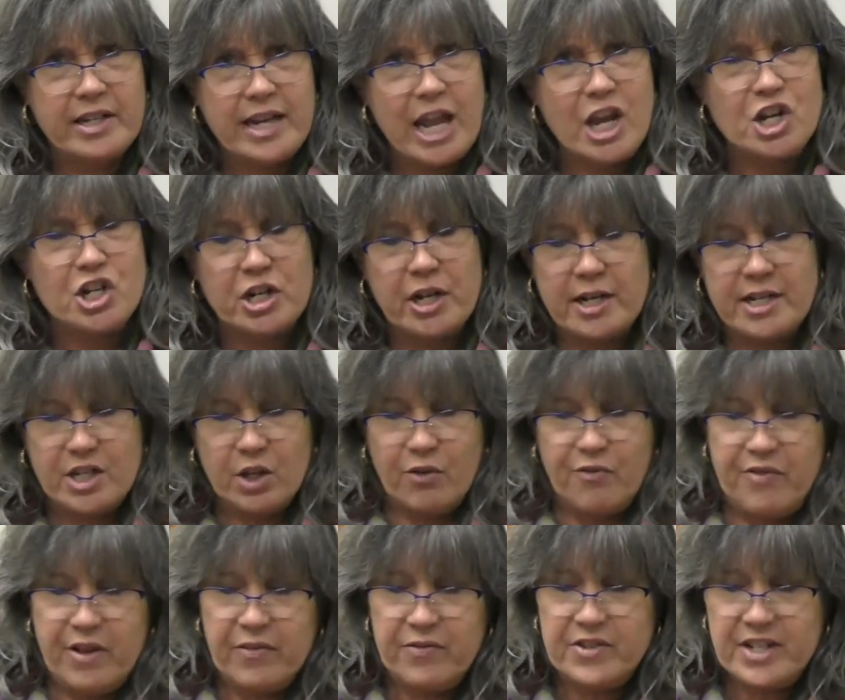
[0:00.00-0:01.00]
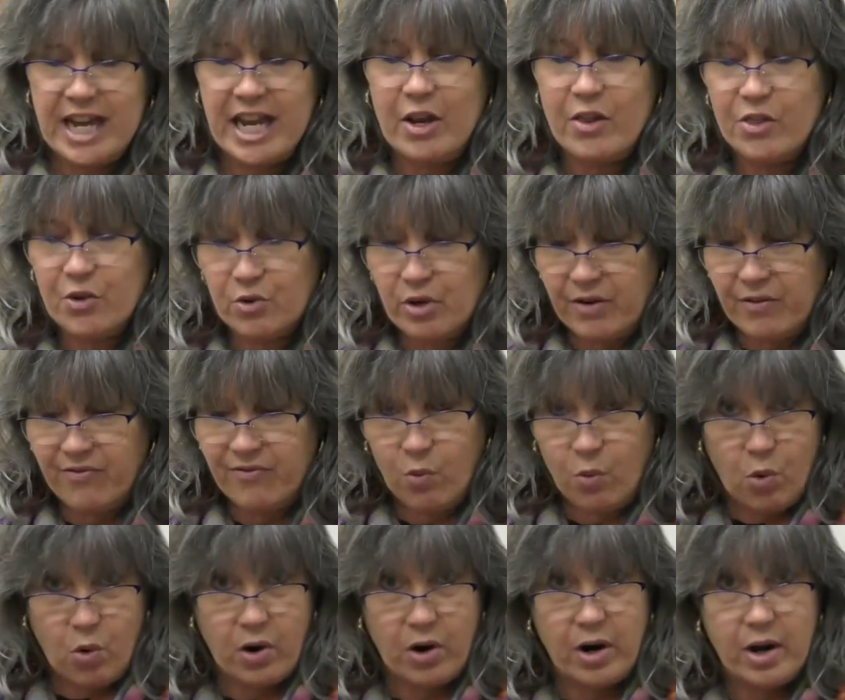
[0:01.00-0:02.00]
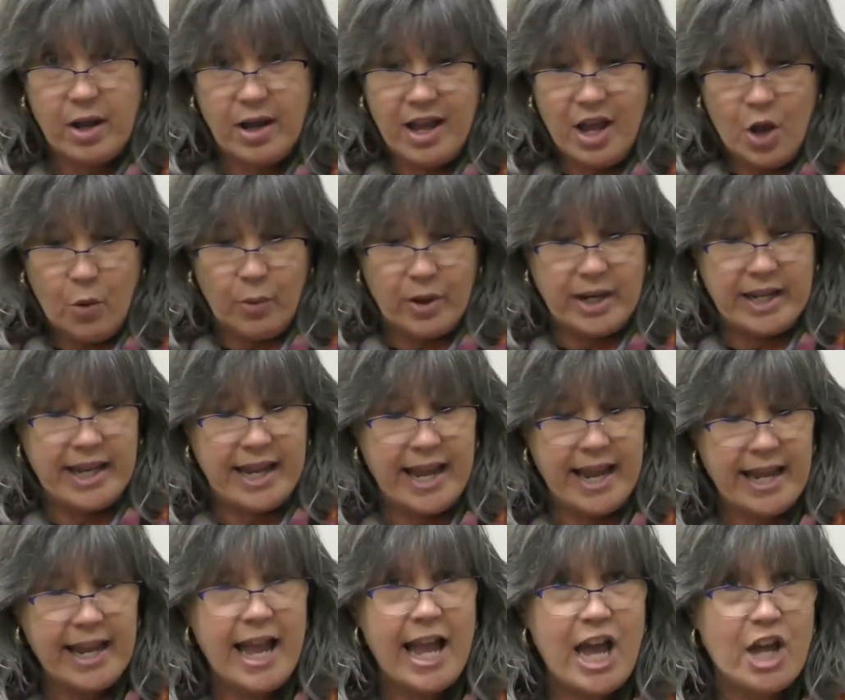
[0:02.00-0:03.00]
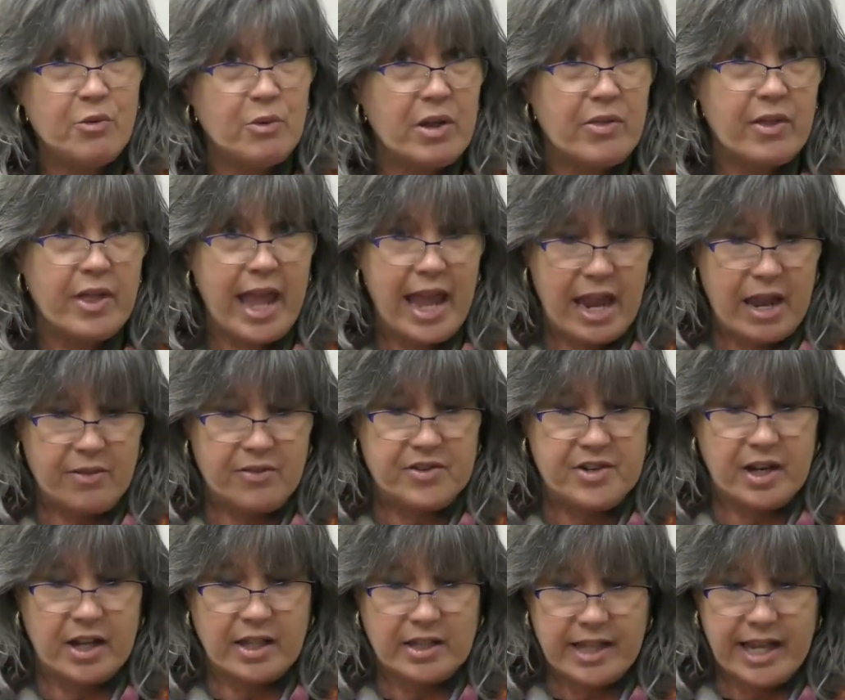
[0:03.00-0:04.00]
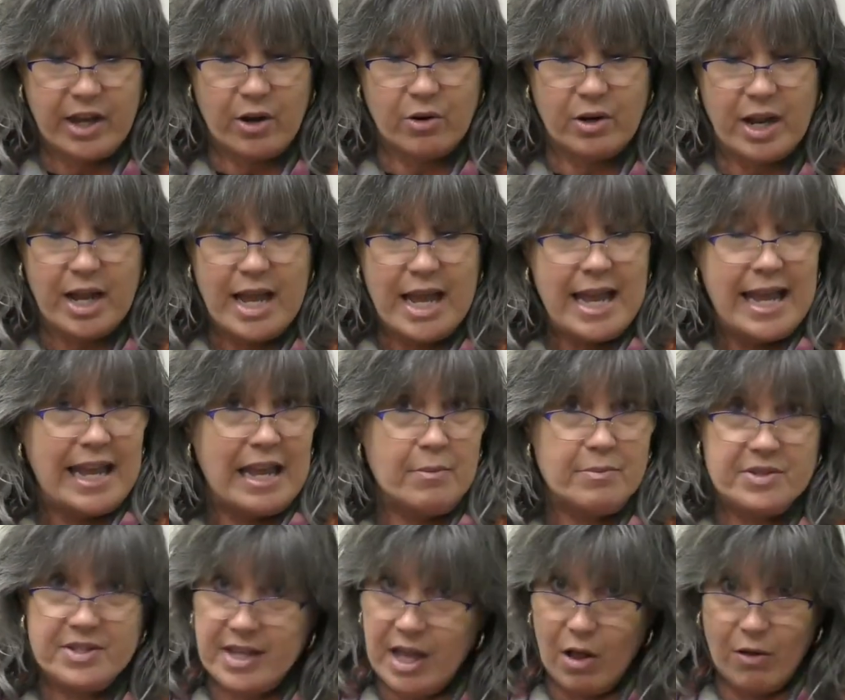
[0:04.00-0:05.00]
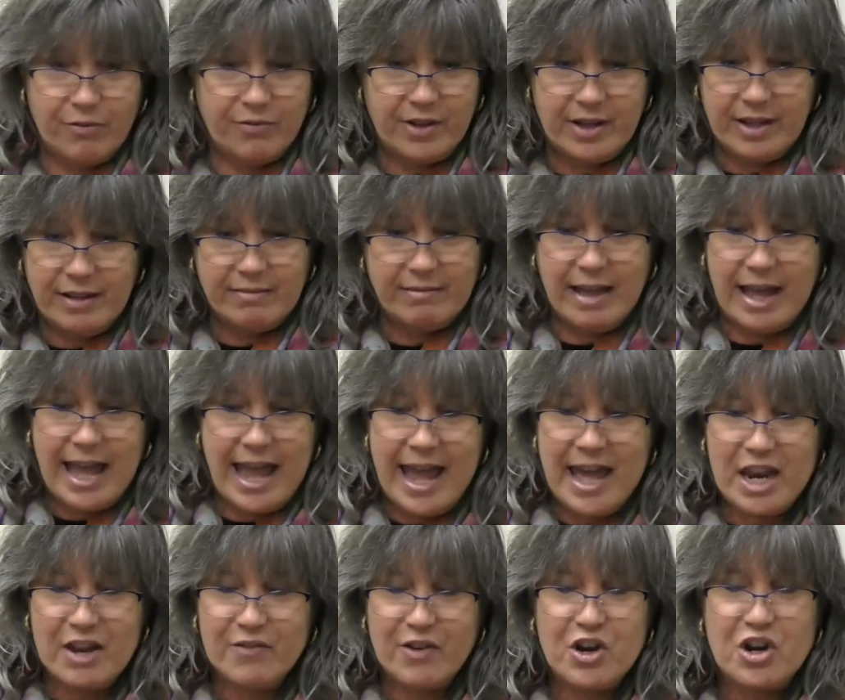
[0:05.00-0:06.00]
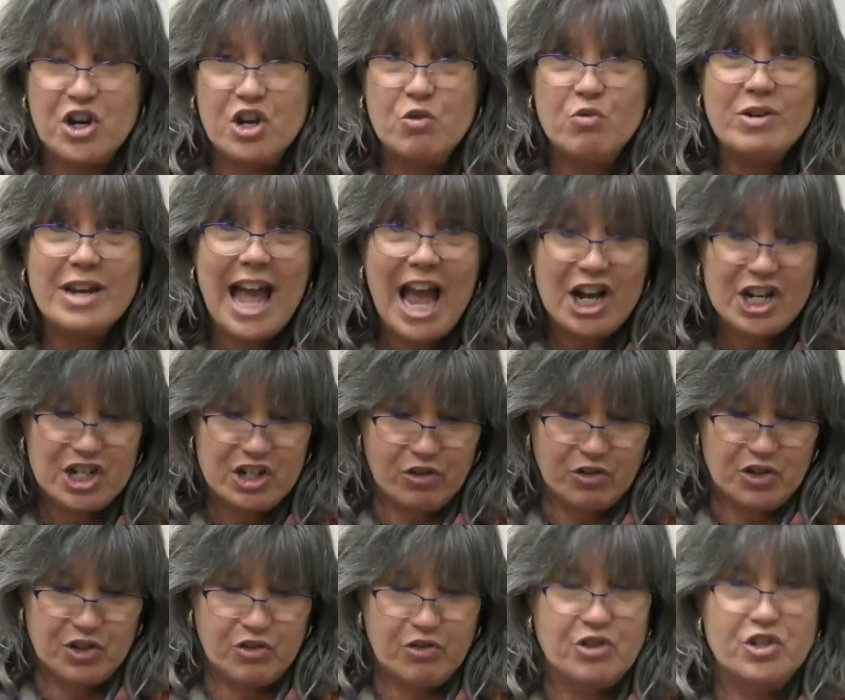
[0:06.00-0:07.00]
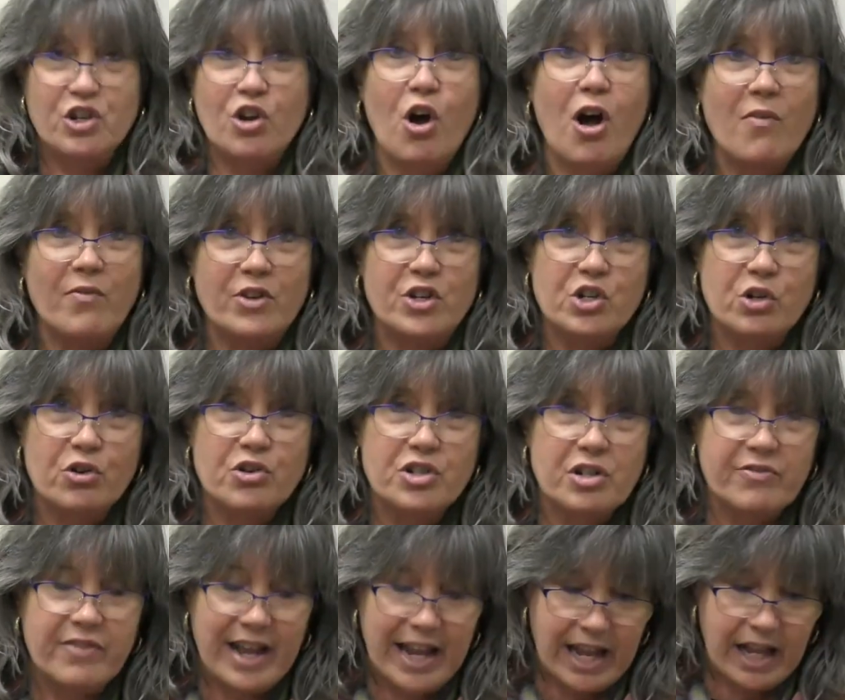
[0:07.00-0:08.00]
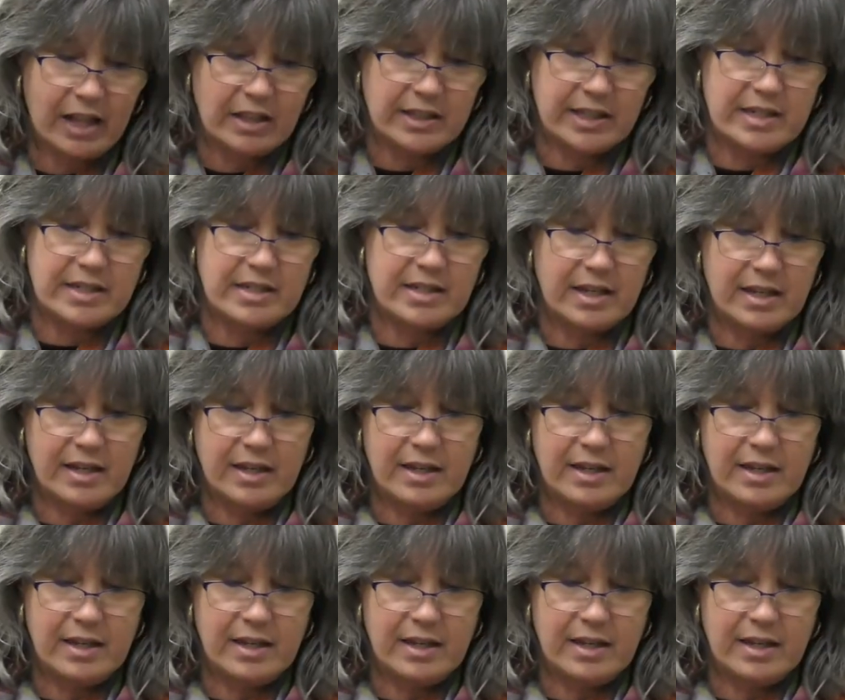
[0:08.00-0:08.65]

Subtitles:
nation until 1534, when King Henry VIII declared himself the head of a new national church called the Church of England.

Try it:
Pictures are to be left out; repeat all the remaining data exactly.

Exercise result:
[0:00.00-0:01.00]
[0:01.00-0:02.00]
[0:02.00-0:03.00]
[0:03.00-0:04.00]
[0:04.00-0:05.00]
[0:05.00-0:06.00]
[0:06.00-0:07.00]
[0:07.00-0:08.00]
[0:08.00-0:08.65]

Subtitles:
nation until 1534, when King Henry VIII declared himself the head of a new national church called the Church of England.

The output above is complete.